**AIM OF THE EXERCISE:**
An exact reproduction of the records is required, with all pictures omitted.

**MATERIAL FOR THE TASK:**
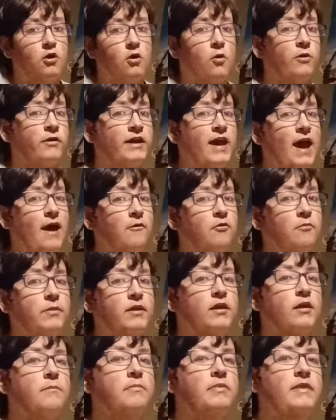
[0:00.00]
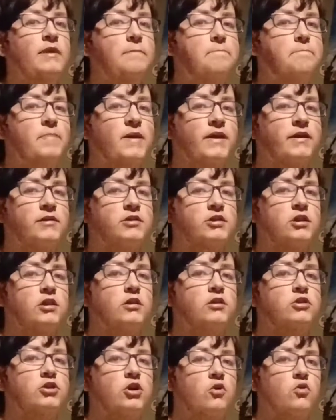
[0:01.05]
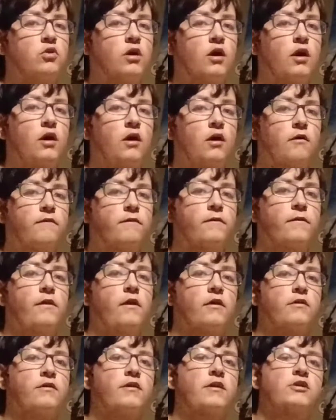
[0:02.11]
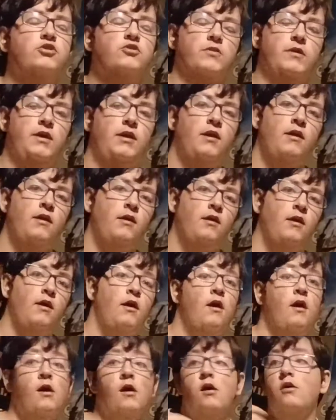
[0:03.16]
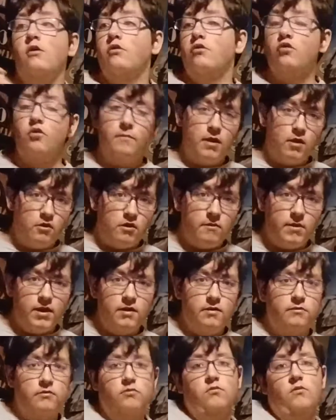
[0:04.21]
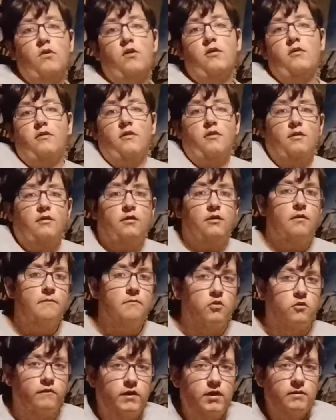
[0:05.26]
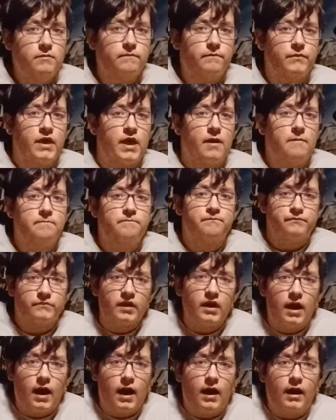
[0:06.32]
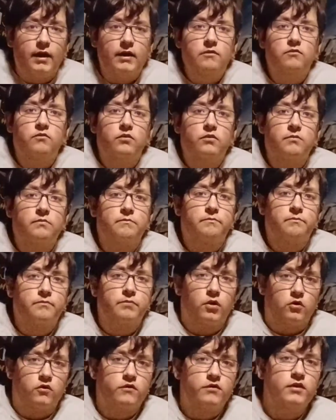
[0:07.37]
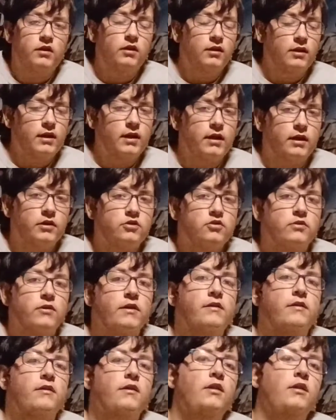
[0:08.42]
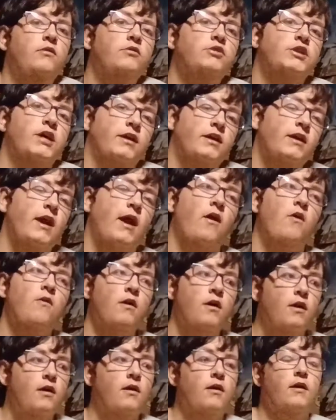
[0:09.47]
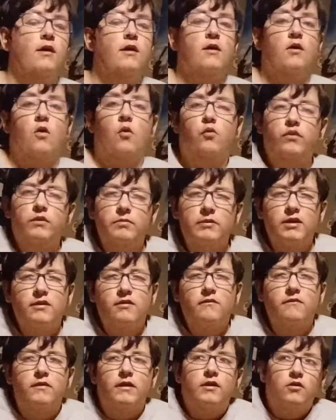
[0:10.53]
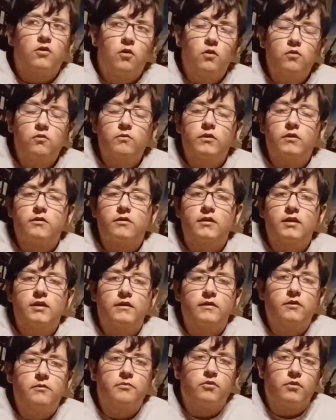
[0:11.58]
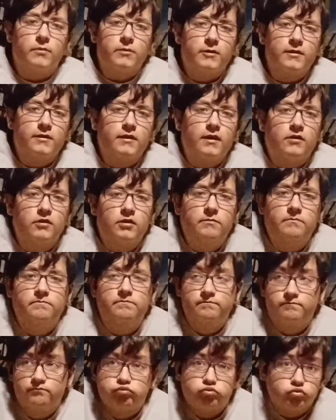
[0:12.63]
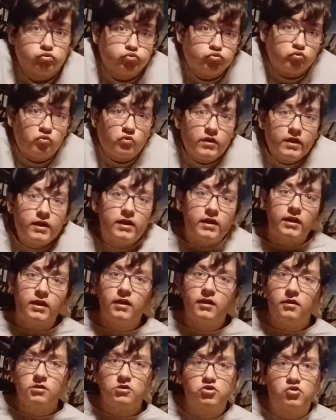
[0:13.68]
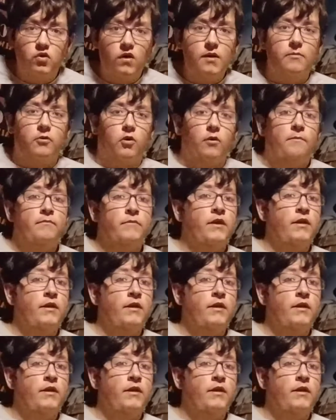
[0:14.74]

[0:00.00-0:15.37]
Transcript: or Kat will become the biggest joke of the century. So Marry Me was a movie that I was personally interested in checking out, only because of Owen Wilson, and the premise sounded pretty enjoyable.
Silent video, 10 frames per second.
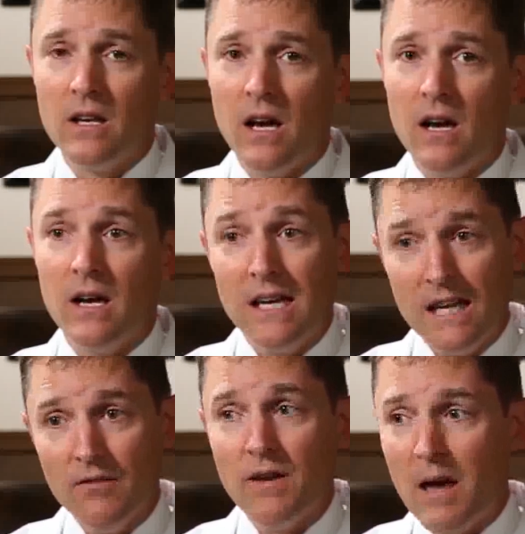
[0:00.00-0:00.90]
Uh,
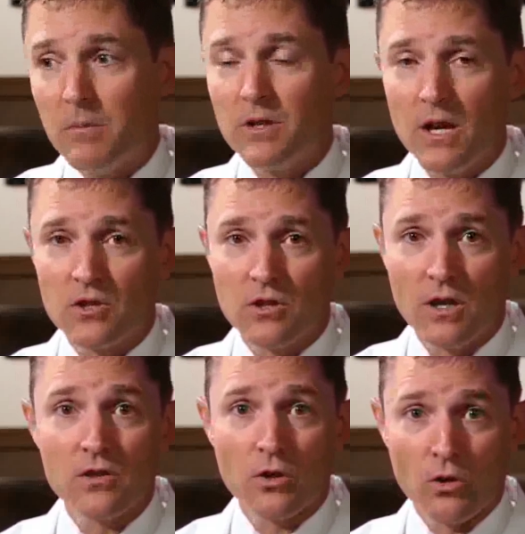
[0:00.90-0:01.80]
if amputation
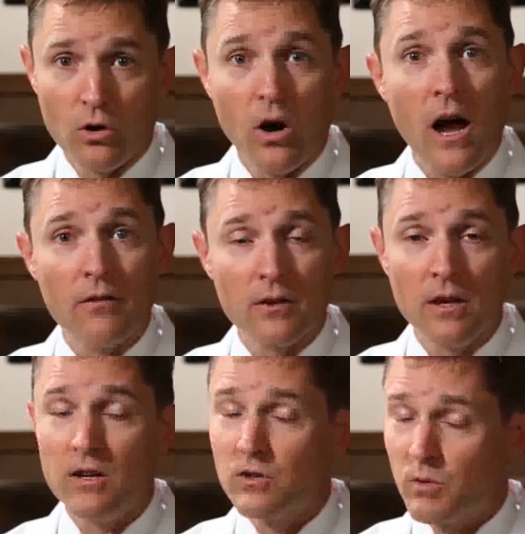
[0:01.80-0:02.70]
does occur, often
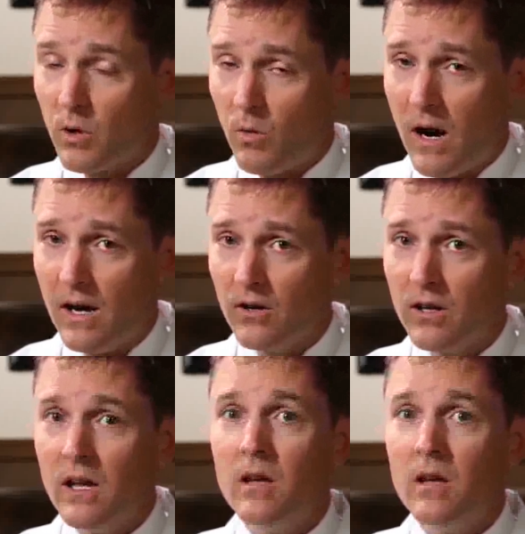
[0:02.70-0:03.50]
it is required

**EXERCISE OUTPUT:**
[0:00.00]
[0:01.05]
[0:02.11]
[0:03.16]
[0:04.21]
[0:05.26]
[0:06.32]
[0:07.37]
[0:08.42]
[0:09.47]
[0:10.53]
[0:11.58]
[0:12.63]
[0:13.68]
[0:14.74]

[0:00.00-0:15.37]
Transcript: or Kat will become the biggest joke of the century. So Marry Me was a movie that I was personally interested in checking out, only because of Owen Wilson, and the premise sounded pretty enjoyable.
Silent video, 10 frames per second.
[0:00.00-0:00.90]
Uh,
[0:00.90-0:01.80]
if amputation
[0:01.80-0:02.70]
does occur, often
[0:02.70-0:03.50]
it is required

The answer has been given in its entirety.